California Education: The Money Pit – Roger Ingalls
Once again Californians are being asked to fork over more money for education. Governor Brown, teachers and many special interests are promoting Prop 30 in an attempt to convince us to pay higher taxes so more funds get funneled to education. I believe, like many others, this is asking us to throw money into the toilet.
The education system is archaic and dysfunctional and throwing more money its way is not going to fix the problem. The whole system must be overhauled. The biggest hurdles preventing education reform are the stakeholders within the system. They will not participate in activities that involve change because they’re not familiar with competition and accountability. It’s easier to say, “think of the children, think of their future” and then ask for more money. If the extra funding actually improved a child’s education, I’d be all for it but it doesn’t. Instead, the money is wasted on a top-heavy system designed over 100 years ago.
If I were king of education, the system would reflect the realities of today. Here’s a partial list of changes:
1) Every school does not need a principal and vice principal. If one CEO can run a multi-national company employing 10,000 people, certainly one principal with two vice principals can handle at least 10 local schools. This change alone would save $200,000,000 per year. There are many other non-teaching positions that can be consolidated and redeployed to improve efficiency. We would save in the neighborhood of half a billion dollars a year which could then be redirected into actual classrooms.

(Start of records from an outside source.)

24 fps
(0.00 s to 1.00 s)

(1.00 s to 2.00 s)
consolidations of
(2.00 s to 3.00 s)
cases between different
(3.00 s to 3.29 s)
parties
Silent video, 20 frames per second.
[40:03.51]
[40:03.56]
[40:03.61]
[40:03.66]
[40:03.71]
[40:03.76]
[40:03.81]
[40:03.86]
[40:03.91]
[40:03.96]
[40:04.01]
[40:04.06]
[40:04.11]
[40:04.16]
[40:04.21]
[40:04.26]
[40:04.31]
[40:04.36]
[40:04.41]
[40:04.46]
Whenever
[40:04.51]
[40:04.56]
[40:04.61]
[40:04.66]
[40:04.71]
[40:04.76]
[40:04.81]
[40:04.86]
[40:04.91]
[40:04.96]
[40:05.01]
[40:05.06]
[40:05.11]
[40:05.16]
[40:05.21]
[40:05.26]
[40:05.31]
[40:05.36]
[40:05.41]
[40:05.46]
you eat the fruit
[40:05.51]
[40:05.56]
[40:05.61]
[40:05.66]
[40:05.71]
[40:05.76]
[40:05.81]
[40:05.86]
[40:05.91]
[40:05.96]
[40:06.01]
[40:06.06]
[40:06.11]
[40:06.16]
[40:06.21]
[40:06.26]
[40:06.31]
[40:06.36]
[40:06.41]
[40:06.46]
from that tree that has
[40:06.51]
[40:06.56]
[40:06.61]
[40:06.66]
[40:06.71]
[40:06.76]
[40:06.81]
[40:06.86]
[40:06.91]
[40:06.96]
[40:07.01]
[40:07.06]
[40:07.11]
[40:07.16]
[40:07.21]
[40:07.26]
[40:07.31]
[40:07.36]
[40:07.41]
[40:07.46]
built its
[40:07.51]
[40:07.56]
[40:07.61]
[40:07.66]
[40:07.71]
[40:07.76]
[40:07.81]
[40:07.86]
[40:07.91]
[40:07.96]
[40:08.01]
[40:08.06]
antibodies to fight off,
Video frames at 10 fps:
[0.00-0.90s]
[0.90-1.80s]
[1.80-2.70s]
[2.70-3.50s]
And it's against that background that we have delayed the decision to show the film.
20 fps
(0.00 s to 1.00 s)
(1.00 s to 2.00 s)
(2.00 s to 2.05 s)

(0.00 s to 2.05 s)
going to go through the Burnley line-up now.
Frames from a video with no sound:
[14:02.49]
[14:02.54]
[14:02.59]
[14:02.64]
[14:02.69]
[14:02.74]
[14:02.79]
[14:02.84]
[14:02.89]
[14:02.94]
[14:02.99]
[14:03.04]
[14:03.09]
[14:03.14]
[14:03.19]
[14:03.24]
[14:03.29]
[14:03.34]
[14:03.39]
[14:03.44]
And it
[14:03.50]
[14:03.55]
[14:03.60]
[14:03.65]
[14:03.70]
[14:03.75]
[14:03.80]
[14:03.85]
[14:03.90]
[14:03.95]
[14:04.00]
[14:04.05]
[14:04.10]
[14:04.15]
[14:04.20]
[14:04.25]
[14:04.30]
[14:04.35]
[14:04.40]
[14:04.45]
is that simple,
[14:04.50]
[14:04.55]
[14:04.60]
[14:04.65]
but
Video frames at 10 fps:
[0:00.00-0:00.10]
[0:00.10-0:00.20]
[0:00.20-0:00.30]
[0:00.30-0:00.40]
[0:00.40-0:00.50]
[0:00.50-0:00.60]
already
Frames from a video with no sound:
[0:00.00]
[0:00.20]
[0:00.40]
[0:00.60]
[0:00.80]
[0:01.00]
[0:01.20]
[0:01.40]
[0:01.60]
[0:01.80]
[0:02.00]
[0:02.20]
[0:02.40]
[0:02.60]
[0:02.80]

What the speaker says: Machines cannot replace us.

2) Quit buying printed text books or at least 90% of them. This is a massive waste of money and the only reason this practice continues is due to lobbyist and special interest group that are hired by book printers to protect their for-profit companies. The yearly US market for textbook is approximately $8 billion. With California representing roughly 10% of the US population, the state could realize a yearly savings of more $500,000,000 by moving to an e-book strategy. What’s more important to the State’s education system, profits for big business or educating students?
3) Here comes the controversial change. Toss out the militaristic kindergarten to 12th grade hierarchy (K-12). The K-12 format does not fit today’s student demographic. Teachers are now expected to handle special needs (physical and mental disabilities), language and cultural barriers as well as kids with disciplinary issues. With such student diversity, few on them are properly served. We need a system that fits the environment. Students should be grouped in class by knowledge level per subject, language and other needs and not by age. Teachers would be assigned to a class based on subject knowledge at a particular level, language fluency and other skills. Students would graduate from a subject level at their own learning pace. This would ensure that fast learners are not stifled and others aren’t advanced based on age or defined time period. Teachers would become specialists at a defined knowledge level and students would advance based on ability. This system would be more efficient for both teacher and student.
I’m voting no on Prop 30. California doesn’t need more money for schools; it needs to overhaul the education system.